By David Llewellyn-Smith, founding publisher and former editor-in-chief of The Diplomat magazine, now the Asia Pacific’s leading geo-politics website. Originally posted at MacroBusiness
We all know that the RBA has been pushing a line for years that the missing link in the Australian recovery is business investment owing to poor “confidence”. I’ve railed against that any number of times noting that the actual problem is structural in that our competitiveness is shot owing largely to the consecutive booms in banking and mining. From the Roosevelt Institute comes another piece of the structural puzzle:
This paper provides evidence that the strong empirical relationship of corporate cash flow and borrowing to productive corporate investment has disappeared in the last 30 years and has been replaced with corporate funds and shareholder payouts. Whereas firms once borrowed to invest and improve their long-term performance, they now borrow to enrich their investors in the short-run. This is the result of legal, managerial, and structural changes that resulted from the shareholder revolution of the 1980s. Under the older, managerial, model, more money coming into a firm – from sales or from borrowing – typically meant more money spent on fixed investment. In the new rentier-dominated model, more money coming in means more money flowing out to shareholders in the form of dividends and stock buybacks.These results have important implications for macroeconomic policy. The shareholder revolution – and its implications for corporate financing decisions – may help explain why higher corporate profits in recent business cycles have generally failed to lead to high levels of investment. And under this new system, cheaper money from lower interest rates will fail to stimulate investment, growth, and wages because, as we show here, additional funds are funneled to shareholders through buybacks and dividends.Key Findings
• In the 1960s and 1970s, an additional dollar of earnings or borrowing was associated with about a 40-cent increase in investment. Since the 1980s, less than 10 cents of each borrowed dollar is invested.• Since the 1980s, shareholder payouts have nearly doubled; in the second half of 2007, aggregate payouts actually exceeded aggregate investment. Today, there is a strong correlation between shareholder payouts and borrowing that did not exist before the mid-1980s.• This change in corporate finance, associated with the “shareholder revolution”, means there is good reason to believe that the real economy benefits less from the easier credit provided by macroeconomic policy than it once did.
“There has been a major change in the upper middle-management layer of most corporations. In the old days, which certainly I believe in, the standard organisation was that equity went into a company, and if you owned that equity after 20 years’ hard work you made a lot of money if you were successful.

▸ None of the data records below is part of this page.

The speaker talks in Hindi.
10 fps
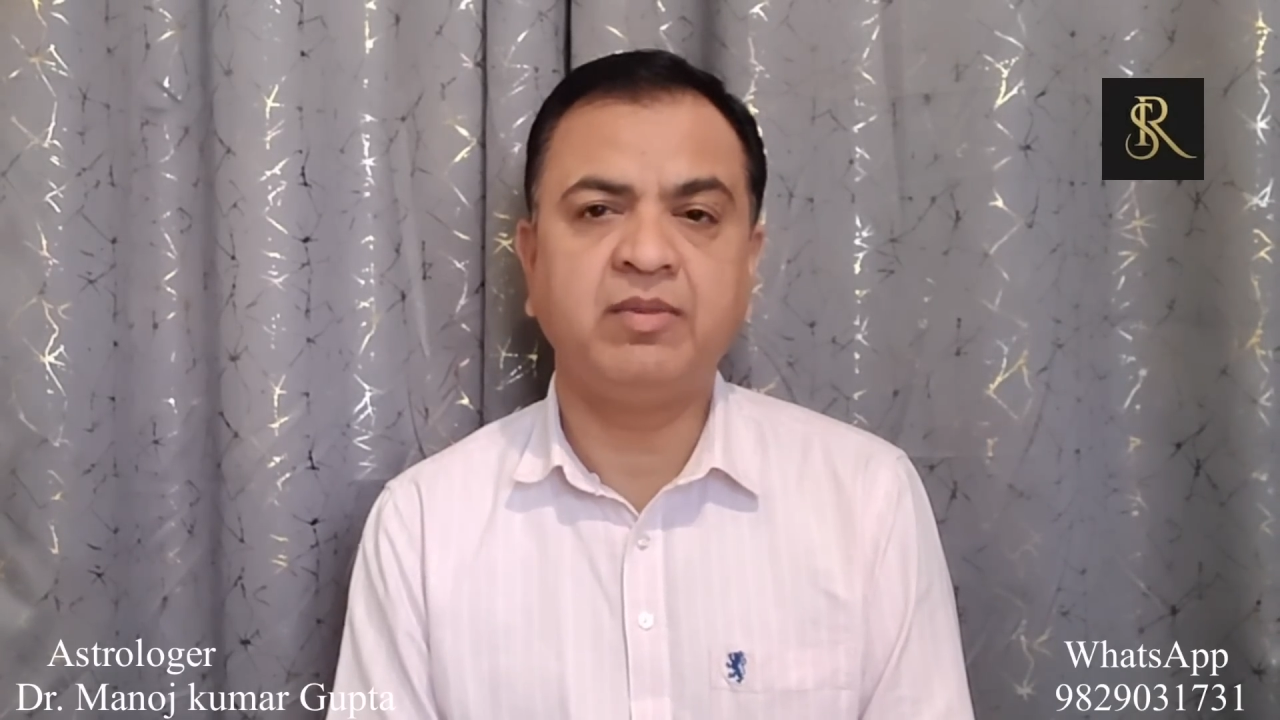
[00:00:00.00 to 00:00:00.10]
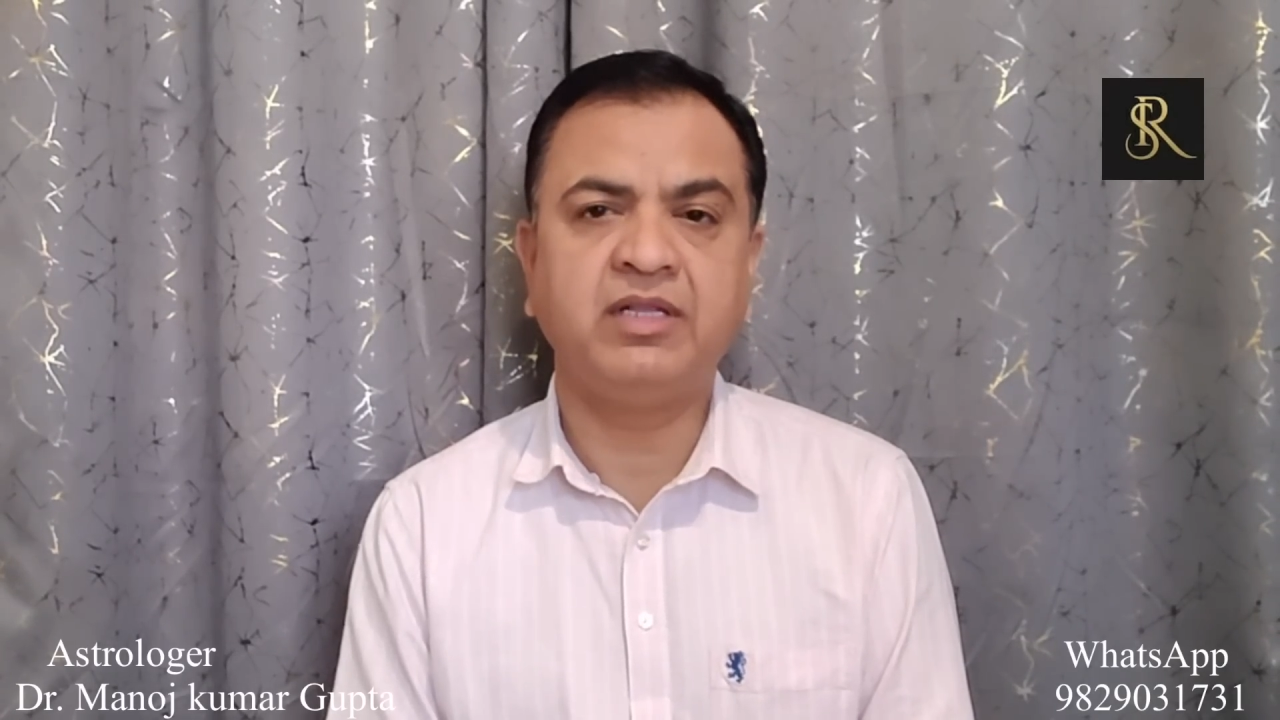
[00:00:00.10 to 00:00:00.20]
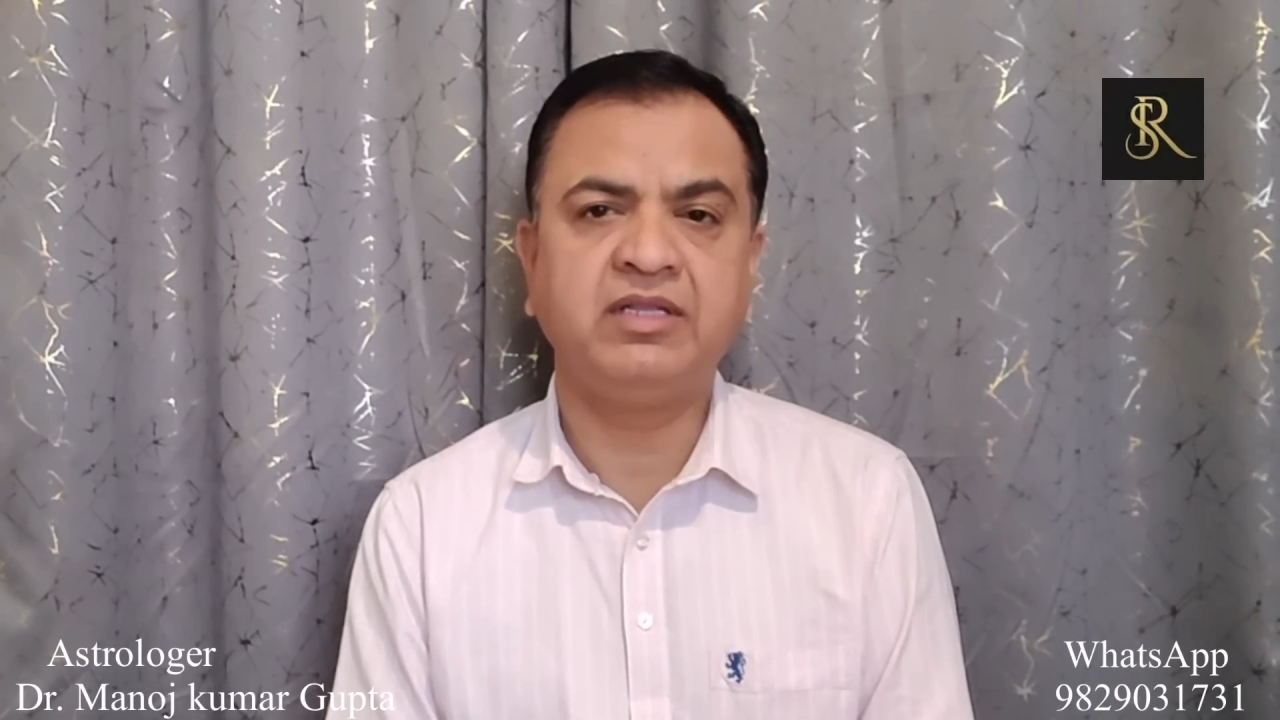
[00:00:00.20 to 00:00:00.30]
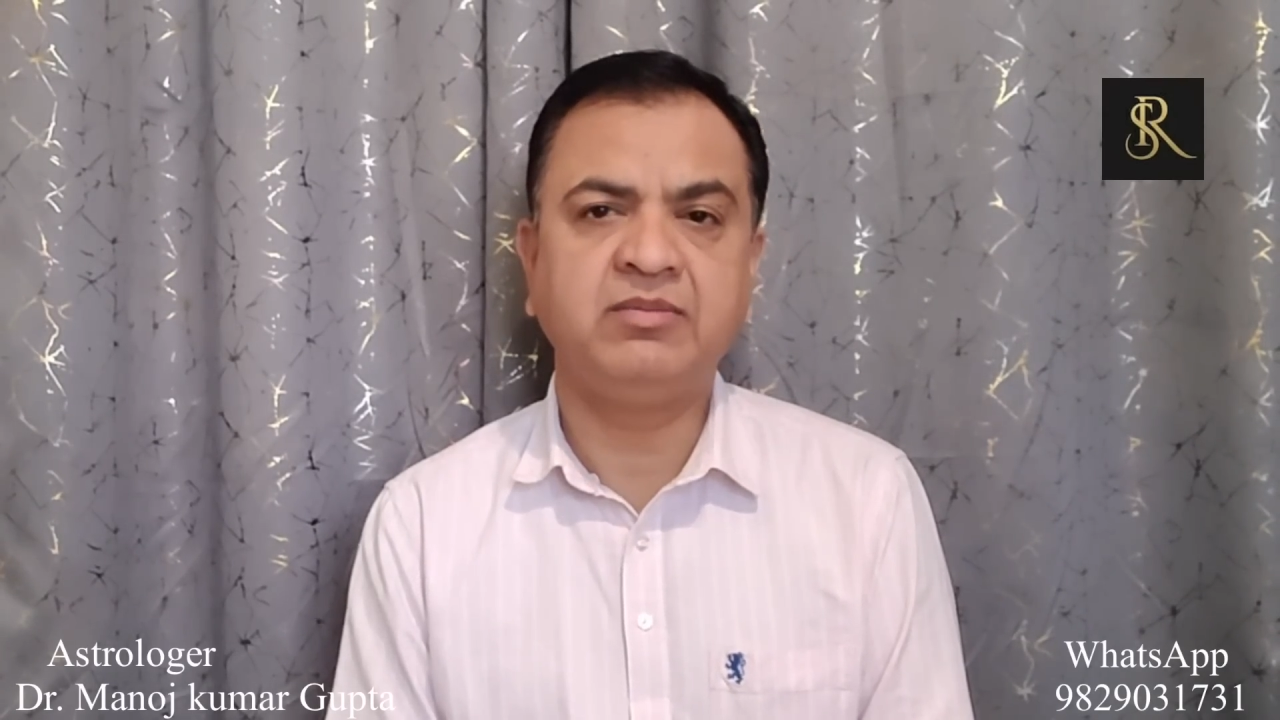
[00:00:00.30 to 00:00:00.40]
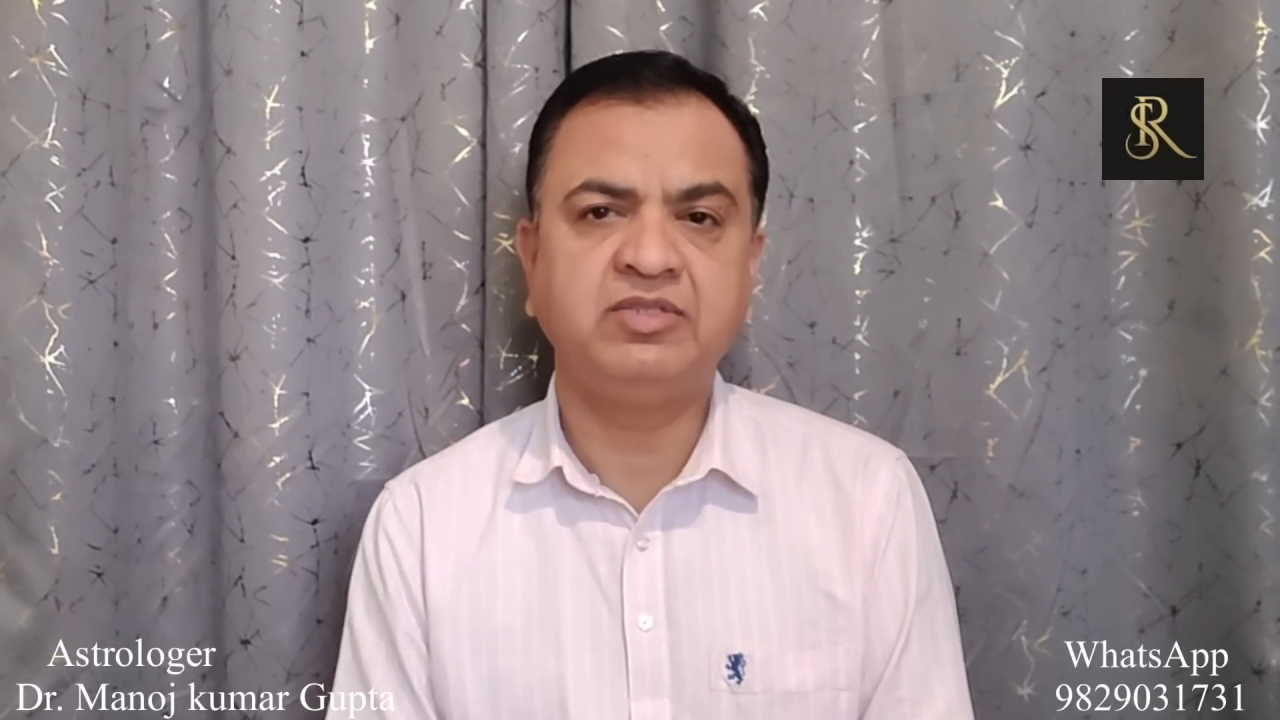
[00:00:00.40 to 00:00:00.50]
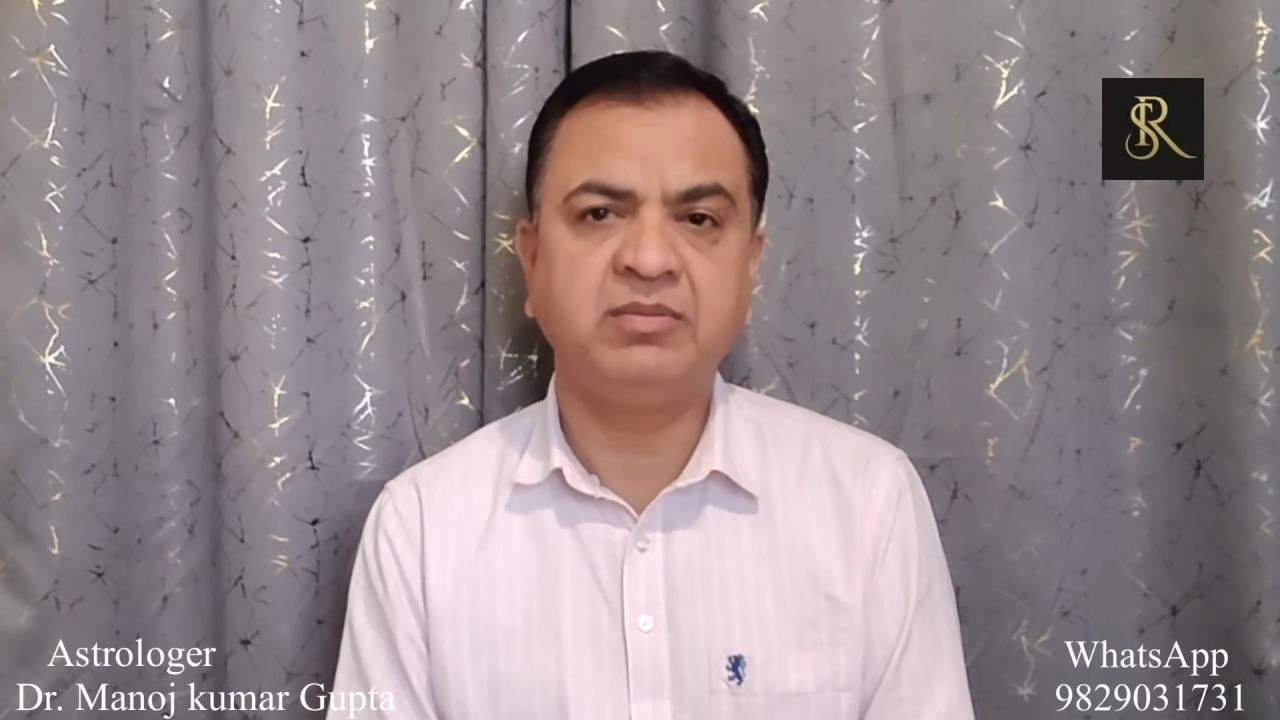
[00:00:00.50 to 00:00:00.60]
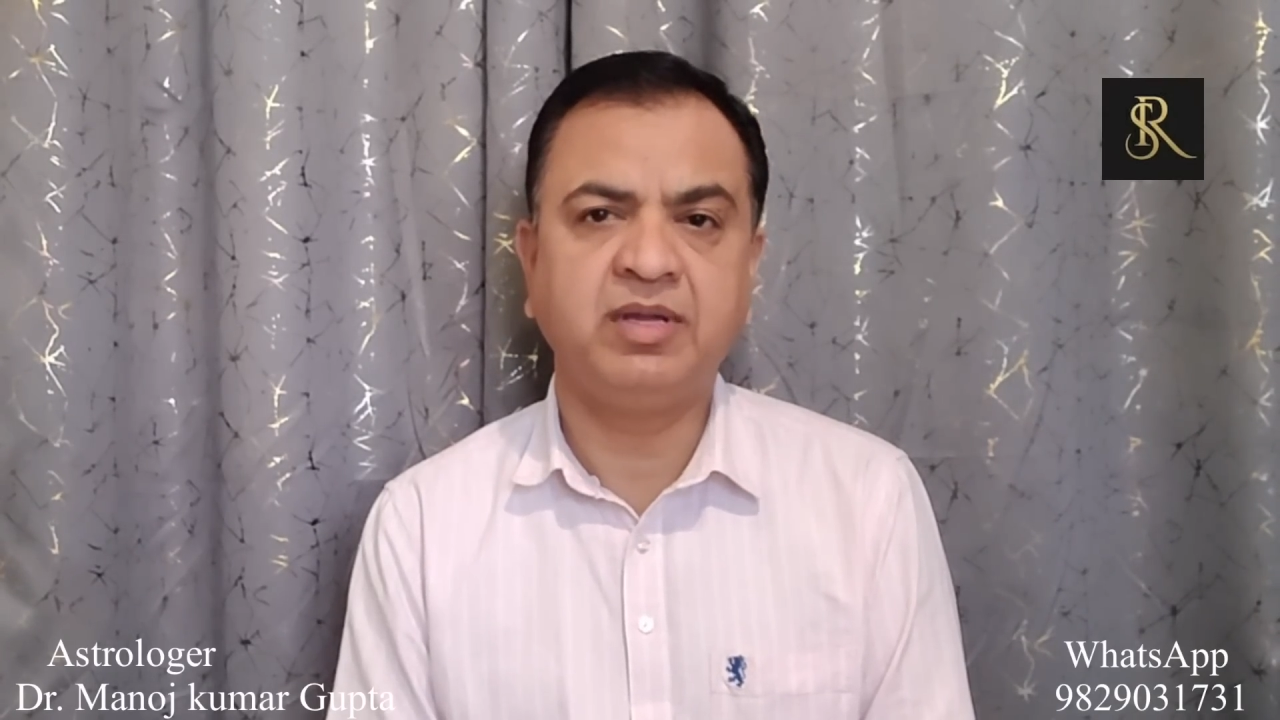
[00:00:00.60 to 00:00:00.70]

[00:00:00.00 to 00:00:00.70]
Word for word: माध्यम से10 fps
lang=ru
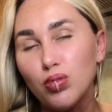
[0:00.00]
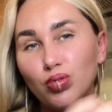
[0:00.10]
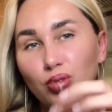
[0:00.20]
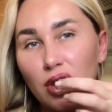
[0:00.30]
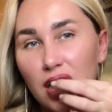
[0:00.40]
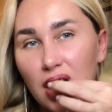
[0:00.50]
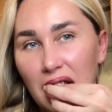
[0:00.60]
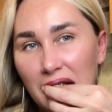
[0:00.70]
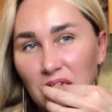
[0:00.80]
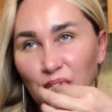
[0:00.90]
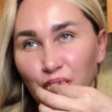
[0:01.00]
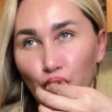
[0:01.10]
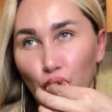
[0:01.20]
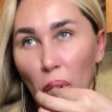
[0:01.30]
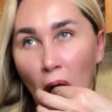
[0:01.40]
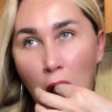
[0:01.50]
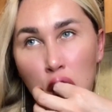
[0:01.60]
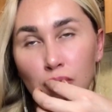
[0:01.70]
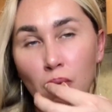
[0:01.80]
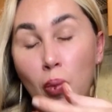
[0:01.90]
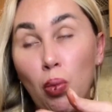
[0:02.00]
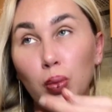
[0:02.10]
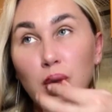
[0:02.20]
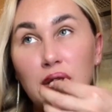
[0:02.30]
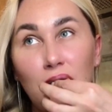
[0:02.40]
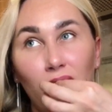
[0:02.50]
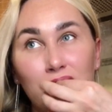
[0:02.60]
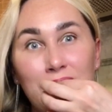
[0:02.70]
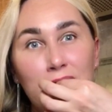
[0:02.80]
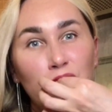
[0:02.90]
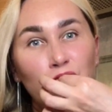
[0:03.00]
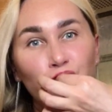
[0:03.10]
Мужик ли, Ну, я считаю,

About 10 or 20 years ago this all changed. All of a sudden these people on good salaries who hadn’t taken the risk, who hadn’t built the corporation, they said to themselves: ‘I’d like to be rich. I’d like to have equity in the company but I don’t want to buy it.’ And a whole new set of instruments evolved out of America, which then infested the rest of the world, certainly the Western world, where executives became owners but with no risk.
[At that point] capitalism as we know it changed. It is not capitalism because the risk has gone. The executives have the upside and no down-side. That is the problem.”
What does it mean when Rodney Adler makes more sense than the Reserve Bank of Australia?